- What is being asked -
In the material below, find the line with "[0:00.00-0:01.00]" and the line with "Transcript: now I'm", then output both and every line between them exactly, omitting pictures.

- Given entries -
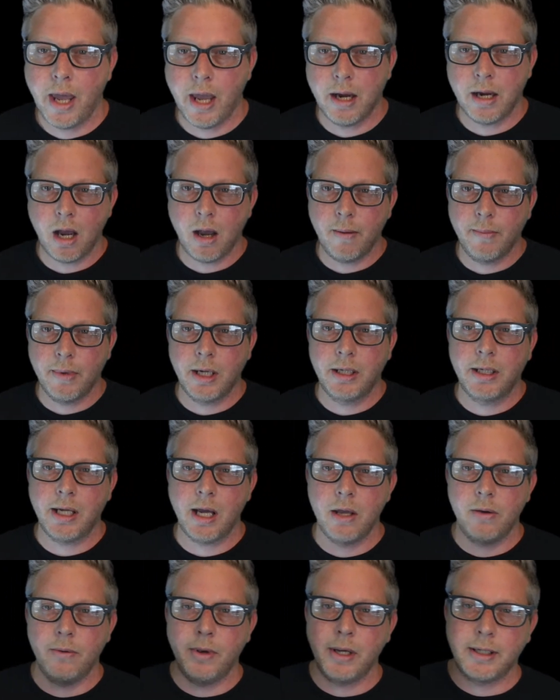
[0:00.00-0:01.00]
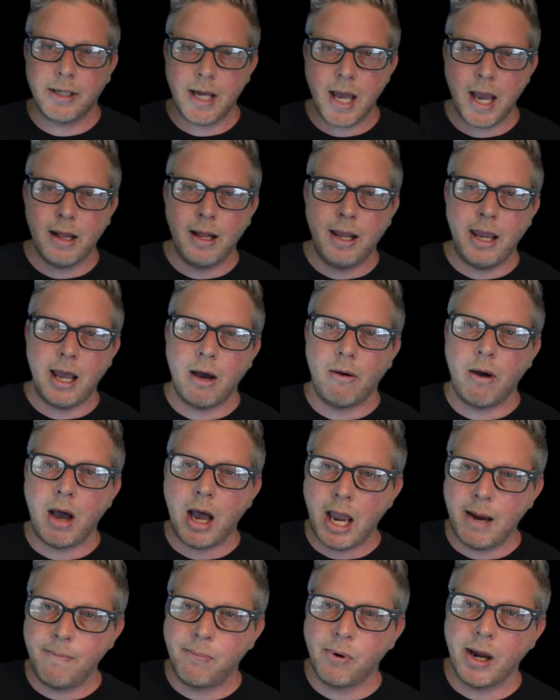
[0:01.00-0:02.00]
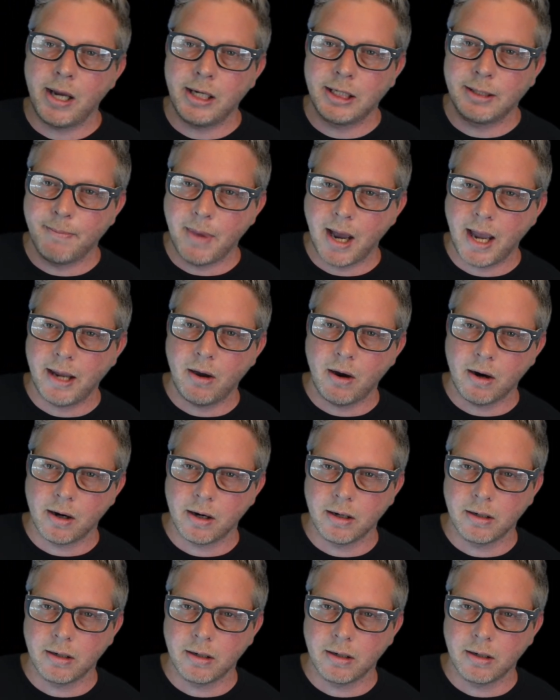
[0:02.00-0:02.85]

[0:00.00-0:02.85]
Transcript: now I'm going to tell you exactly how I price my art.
==
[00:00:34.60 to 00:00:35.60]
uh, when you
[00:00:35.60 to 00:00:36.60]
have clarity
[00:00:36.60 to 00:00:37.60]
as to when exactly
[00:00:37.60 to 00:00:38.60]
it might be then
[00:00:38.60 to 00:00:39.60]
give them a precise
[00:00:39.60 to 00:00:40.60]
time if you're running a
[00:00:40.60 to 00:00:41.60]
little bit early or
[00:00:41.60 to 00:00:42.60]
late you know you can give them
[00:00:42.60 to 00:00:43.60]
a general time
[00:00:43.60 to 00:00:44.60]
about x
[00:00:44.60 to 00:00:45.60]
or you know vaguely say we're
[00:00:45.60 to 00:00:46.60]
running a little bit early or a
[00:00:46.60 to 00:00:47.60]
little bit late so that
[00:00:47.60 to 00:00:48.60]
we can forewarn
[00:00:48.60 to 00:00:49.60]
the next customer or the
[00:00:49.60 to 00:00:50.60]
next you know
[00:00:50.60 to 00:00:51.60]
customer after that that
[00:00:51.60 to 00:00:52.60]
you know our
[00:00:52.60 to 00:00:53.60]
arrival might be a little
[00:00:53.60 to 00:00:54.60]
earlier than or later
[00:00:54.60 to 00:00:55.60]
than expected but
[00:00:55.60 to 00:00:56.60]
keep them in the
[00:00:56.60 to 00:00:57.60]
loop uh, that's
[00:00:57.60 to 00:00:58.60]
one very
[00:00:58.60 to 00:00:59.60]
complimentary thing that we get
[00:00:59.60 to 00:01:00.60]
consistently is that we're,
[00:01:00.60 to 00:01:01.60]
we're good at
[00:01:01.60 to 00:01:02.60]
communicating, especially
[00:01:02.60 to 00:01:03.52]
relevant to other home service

- Result -
[0:00.00-0:01.00]
[0:01.00-0:02.00]
[0:02.00-0:02.85]

[0:00.00-0:02.85]
Transcript: now I'm going to tell you exactly how I price my art.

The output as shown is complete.